I'll leave some time for discussion and then post to discord requesting a mod vote if needed.
Alternatively, if @brubsby is around and seeing this ping, they can resolve themselves.
@AndrewHebb I think the implication of "no full release" is that there is no API access, which means we have not seen third-parties running evals, which makes it hard to resolve this market.
@brubsby mods can NA, if you decide you want to NA let me know and I can press the button.
@jacksonpolack I have a position so shouldn't be making any calls myself, but are you suggesting it be NAd?
isn't the outcome of this market clear? run BigBench on Gemini Ultra and the version of GPT-4 that was released and see which scores higher. markets getting N/A'd seriously makes my experience on Manifold worse https://github.com/google/BIG-bench
BIG-Bench-Hard - Gemini Ultra's score was 83.6%
"GPT-4" (specific model unspecified) scored 83.1% in the Gemini paper
the "gpt-4-1106-preview" model was the newest gpt-4 model at the time of Gemini's release. can someone run BIG-Bench-Hard on that model? papers often compare to gpt-4-0314 instead of the latest model at release
@ampdot that's their self-reported result, but is it that simple? The table in their blog post says 83.6% on BigBench is for "3-shot" evaluation. This is the same test conditions (unlike some of the other reported benchmark results, which is pretty damning!) as they use to report GPT-4's results (83.1%), but there's still the accusation they they may have chosen the testing conditions that most favoured their model. And without a public API release, we can't verify their result or check whether Ultra outperforms GPT-4 in zero-shot or other evaluation conditions.
Given the performance of the two models in three-shot testing is so close, it's plausible that the outcome may depend on whether it's zero-shot or two or three, and this market didn't specify.
I suppose if whatever the best GPT-4 model was that existed at the time of Gemini's release (possibly not the same as their blog post results are about) did better than 83.6% on BigBench with 3-shot testing, then we could reasonably resolve NO, based on assuming Google reported the results most favourable to their model and it still not being enough. But if we were to test the appropriate GPT-4 model and it performed more poorly than Ultra with 3-shot testing, I don't think it would be particularly fair to resolve YES, since using the testing conditions chosen by google unfairly favours them (assuming we trust their result - ignoring the fact that we can't reproduce it without a public API release).
1.0 Ultra was available publicly through Gemini Advanced for $20/month. You could've run the test using that if you really wanted.
And if you talked to Google sales they would tell you it's available to "select developers" and "enterprises".
So it's a well-defined question that could've been answered.
NO betters had the opportunity to run the test themselves and chose not to.

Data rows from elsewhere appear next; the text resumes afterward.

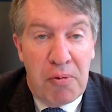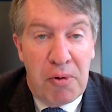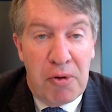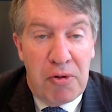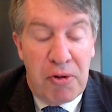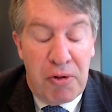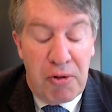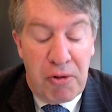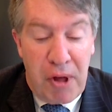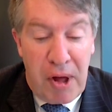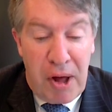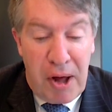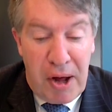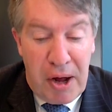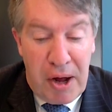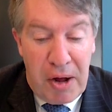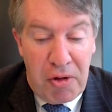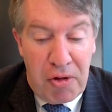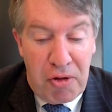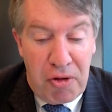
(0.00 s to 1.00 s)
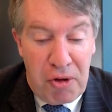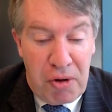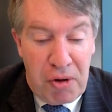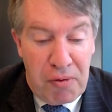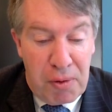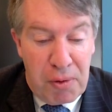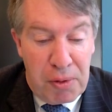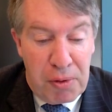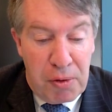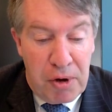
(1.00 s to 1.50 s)
which is the highest in
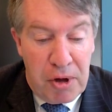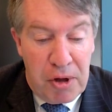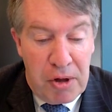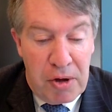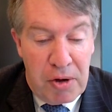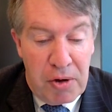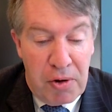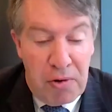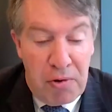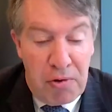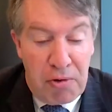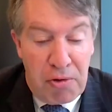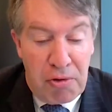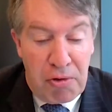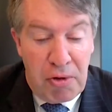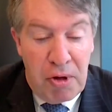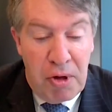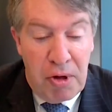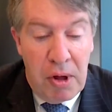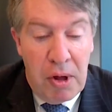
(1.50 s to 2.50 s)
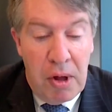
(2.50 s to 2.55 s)
over 30 years.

So we should default to Google's numbers in the absence of anyone caring.
@Joshua I'm quite happy to take mana off the table and hand the risk to @chrisjbillington
The MM has a history of being a bit "vibe-based" with the resolution of this specific market. Is 1.5 the same as 1? Ultra? Advanced? What version of GPT 4 are we talking about now? It really could go either way.
Top top that of @ZviMowshowitz and others are reporting that their experience with Gemini is quite good, superior to GPT 4 in many regards.
@jgyou The market says "on release", and whilst there were gripes about whether Pro would count for this (brubsby's market on whether "Gemini" would be released resolved YES on Pro being released), I think it's very clear a 1.5 release would not count. This market is about whether Gemini Ultra right now is better than GPT-4 right now.
Recent data point not yet posted here: Bard with Gemini Pro score below GPT-4 turbo on chatbotarena
https://twitter.com/lmsysorg/status/1750925807277781456
@brubsby will GPT-4.5, if such a thing is released before Gemini Ultra, count as GPT-4 for the purposes of this market, or no?